Records contained in a dataset:

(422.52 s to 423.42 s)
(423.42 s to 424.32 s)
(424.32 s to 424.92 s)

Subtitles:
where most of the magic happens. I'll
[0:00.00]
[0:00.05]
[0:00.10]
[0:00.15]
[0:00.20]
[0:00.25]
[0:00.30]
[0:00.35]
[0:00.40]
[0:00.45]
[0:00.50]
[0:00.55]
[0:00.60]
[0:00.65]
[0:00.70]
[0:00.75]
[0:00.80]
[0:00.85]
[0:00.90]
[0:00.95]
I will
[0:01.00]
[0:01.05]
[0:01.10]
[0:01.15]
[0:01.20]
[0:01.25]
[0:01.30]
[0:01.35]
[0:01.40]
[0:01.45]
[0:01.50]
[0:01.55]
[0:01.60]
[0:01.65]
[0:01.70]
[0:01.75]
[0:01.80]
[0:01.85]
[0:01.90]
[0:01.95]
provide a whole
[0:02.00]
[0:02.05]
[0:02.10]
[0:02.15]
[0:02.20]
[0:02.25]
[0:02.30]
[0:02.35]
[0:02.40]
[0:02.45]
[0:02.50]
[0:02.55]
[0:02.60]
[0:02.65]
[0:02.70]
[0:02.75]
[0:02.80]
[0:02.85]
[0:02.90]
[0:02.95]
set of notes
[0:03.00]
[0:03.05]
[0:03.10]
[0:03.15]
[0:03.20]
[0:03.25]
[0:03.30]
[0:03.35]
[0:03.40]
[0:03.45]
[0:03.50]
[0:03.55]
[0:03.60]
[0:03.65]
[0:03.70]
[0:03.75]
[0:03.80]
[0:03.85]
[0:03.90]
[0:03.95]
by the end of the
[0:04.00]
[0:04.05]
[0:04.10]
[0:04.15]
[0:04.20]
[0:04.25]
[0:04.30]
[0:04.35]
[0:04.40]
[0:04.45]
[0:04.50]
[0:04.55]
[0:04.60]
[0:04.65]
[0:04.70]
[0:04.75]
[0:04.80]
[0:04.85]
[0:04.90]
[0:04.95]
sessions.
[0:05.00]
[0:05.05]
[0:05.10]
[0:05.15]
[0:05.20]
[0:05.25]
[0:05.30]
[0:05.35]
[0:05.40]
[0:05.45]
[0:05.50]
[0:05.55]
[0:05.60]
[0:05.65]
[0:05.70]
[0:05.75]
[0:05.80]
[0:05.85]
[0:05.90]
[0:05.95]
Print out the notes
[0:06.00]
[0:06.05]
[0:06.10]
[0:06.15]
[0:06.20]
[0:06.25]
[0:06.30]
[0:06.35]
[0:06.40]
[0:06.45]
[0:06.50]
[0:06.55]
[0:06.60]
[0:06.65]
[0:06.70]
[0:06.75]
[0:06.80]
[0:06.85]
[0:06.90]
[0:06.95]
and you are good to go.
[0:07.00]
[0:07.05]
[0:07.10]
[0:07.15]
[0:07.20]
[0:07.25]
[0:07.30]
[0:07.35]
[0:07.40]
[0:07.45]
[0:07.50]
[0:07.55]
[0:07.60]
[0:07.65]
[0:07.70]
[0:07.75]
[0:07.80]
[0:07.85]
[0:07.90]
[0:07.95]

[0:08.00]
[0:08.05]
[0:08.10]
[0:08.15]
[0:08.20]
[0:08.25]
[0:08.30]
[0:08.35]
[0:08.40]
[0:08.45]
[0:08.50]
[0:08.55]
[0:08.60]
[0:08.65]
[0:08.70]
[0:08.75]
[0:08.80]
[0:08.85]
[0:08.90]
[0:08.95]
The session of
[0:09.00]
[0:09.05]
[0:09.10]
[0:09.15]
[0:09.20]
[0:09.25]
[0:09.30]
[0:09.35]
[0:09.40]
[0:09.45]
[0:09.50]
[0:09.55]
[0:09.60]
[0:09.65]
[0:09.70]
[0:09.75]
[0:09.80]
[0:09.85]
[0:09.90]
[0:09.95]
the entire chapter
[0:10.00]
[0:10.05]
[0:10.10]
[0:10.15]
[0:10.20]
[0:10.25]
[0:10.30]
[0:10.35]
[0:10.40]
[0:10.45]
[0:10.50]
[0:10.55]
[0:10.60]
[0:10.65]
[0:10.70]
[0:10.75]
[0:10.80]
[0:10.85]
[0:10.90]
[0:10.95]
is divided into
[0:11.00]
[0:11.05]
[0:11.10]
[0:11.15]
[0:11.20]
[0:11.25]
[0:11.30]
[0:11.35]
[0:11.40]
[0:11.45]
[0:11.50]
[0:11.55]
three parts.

[TASK BRIEF]
Repeat the lines above exactly.

[WRITTEN RESPONSE]
(422.52 s to 423.42 s)
(423.42 s to 424.32 s)
(424.32 s to 424.92 s)

Subtitles:
where most of the magic happens. I'll
[0:00.00]
[0:00.05]
[0:00.10]
[0:00.15]
[0:00.20]
[0:00.25]
[0:00.30]
[0:00.35]
[0:00.40]
[0:00.45]
[0:00.50]
[0:00.55]
[0:00.60]
[0:00.65]
[0:00.70]
[0:00.75]
[0:00.80]
[0:00.85]
[0:00.90]
[0:00.95]
I will
[0:01.00]
[0:01.05]
[0:01.10]
[0:01.15]
[0:01.20]
[0:01.25]
[0:01.30]
[0:01.35]
[0:01.40]
[0:01.45]
[0:01.50]
[0:01.55]
[0:01.60]
[0:01.65]
[0:01.70]
[0:01.75]
[0:01.80]
[0:01.85]
[0:01.90]
[0:01.95]
provide a whole
[0:02.00]
[0:02.05]
[0:02.10]
[0:02.15]
[0:02.20]
[0:02.25]
[0:02.30]
[0:02.35]
[0:02.40]
[0:02.45]
[0:02.50]
[0:02.55]
[0:02.60]
[0:02.65]
[0:02.70]
[0:02.75]
[0:02.80]
[0:02.85]
[0:02.90]
[0:02.95]
set of notes
[0:03.00]
[0:03.05]
[0:03.10]
[0:03.15]
[0:03.20]
[0:03.25]
[0:03.30]
[0:03.35]
[0:03.40]
[0:03.45]
[0:03.50]
[0:03.55]
[0:03.60]
[0:03.65]
[0:03.70]
[0:03.75]
[0:03.80]
[0:03.85]
[0:03.90]
[0:03.95]
by the end of the
[0:04.00]
[0:04.05]
[0:04.10]
[0:04.15]
[0:04.20]
[0:04.25]
[0:04.30]
[0:04.35]
[0:04.40]
[0:04.45]
[0:04.50]
[0:04.55]
[0:04.60]
[0:04.65]
[0:04.70]
[0:04.75]
[0:04.80]
[0:04.85]
[0:04.90]
[0:04.95]
sessions.
[0:05.00]
[0:05.05]
[0:05.10]
[0:05.15]
[0:05.20]
[0:05.25]
[0:05.30]
[0:05.35]
[0:05.40]
[0:05.45]
[0:05.50]
[0:05.55]
[0:05.60]
[0:05.65]
[0:05.70]
[0:05.75]
[0:05.80]
[0:05.85]
[0:05.90]
[0:05.95]
Print out the notes
[0:06.00]
[0:06.05]
[0:06.10]
[0:06.15]
[0:06.20]
[0:06.25]
[0:06.30]
[0:06.35]
[0:06.40]
[0:06.45]
[0:06.50]
[0:06.55]
[0:06.60]
[0:06.65]
[0:06.70]
[0:06.75]
[0:06.80]
[0:06.85]
[0:06.90]
[0:06.95]
and you are good to go.
[0:07.00]
[0:07.05]
[0:07.10]
[0:07.15]
[0:07.20]
[0:07.25]
[0:07.30]
[0:07.35]
[0:07.40]
[0:07.45]
[0:07.50]
[0:07.55]
[0:07.60]
[0:07.65]
[0:07.70]
[0:07.75]
[0:07.80]
[0:07.85]
[0:07.90]
[0:07.95]

[0:08.00]
[0:08.05]
[0:08.10]
[0:08.15]
[0:08.20]
[0:08.25]
[0:08.30]
[0:08.35]
[0:08.40]
[0:08.45]
[0:08.50]
[0:08.55]
[0:08.60]
[0:08.65]
[0:08.70]
[0:08.75]
[0:08.80]
[0:08.85]
[0:08.90]
[0:08.95]
The session of
[0:09.00]
[0:09.05]
[0:09.10]
[0:09.15]
[0:09.20]
[0:09.25]
[0:09.30]
[0:09.35]
[0:09.40]
[0:09.45]
[0:09.50]
[0:09.55]
[0:09.60]
[0:09.65]
[0:09.70]
[0:09.75]
[0:09.80]
[0:09.85]
[0:09.90]
[0:09.95]
the entire chapter
[0:10.00]
[0:10.05]
[0:10.10]
[0:10.15]
[0:10.20]
[0:10.25]
[0:10.30]
[0:10.35]
[0:10.40]
[0:10.45]
[0:10.50]
[0:10.55]
[0:10.60]
[0:10.65]
[0:10.70]
[0:10.75]
[0:10.80]
[0:10.85]
[0:10.90]
[0:10.95]
is divided into
[0:11.00]
[0:11.05]
[0:11.10]
[0:11.15]
[0:11.20]
[0:11.25]
[0:11.30]
[0:11.35]
[0:11.40]
[0:11.45]
[0:11.50]
[0:11.55]
three parts.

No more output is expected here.